▶ **Work instructions**:
Beginning with the line that holds "[00:00:01.00 to 00:00:02.00]", copy each line exactly through the end of the entries, but leave the pictures out.

▶ **Recorded information**:
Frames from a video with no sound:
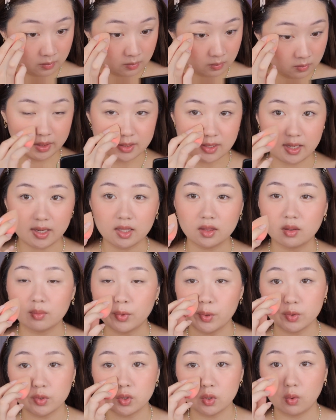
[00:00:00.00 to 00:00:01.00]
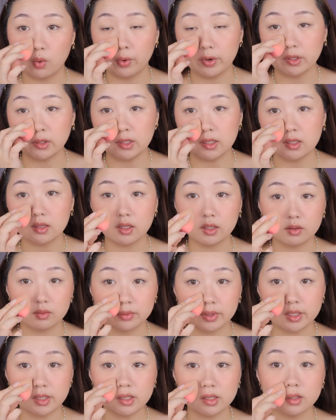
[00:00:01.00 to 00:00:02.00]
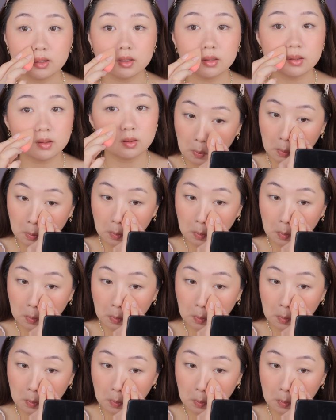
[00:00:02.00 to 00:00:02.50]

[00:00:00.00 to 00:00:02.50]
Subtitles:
because I get the most oily like right here.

▶ **Written answer**:
[00:00:01.00 to 00:00:02.00]
[00:00:02.00 to 00:00:02.50]

[00:00:00.00 to 00:00:02.50]
Subtitles:
because I get the most oily like right here.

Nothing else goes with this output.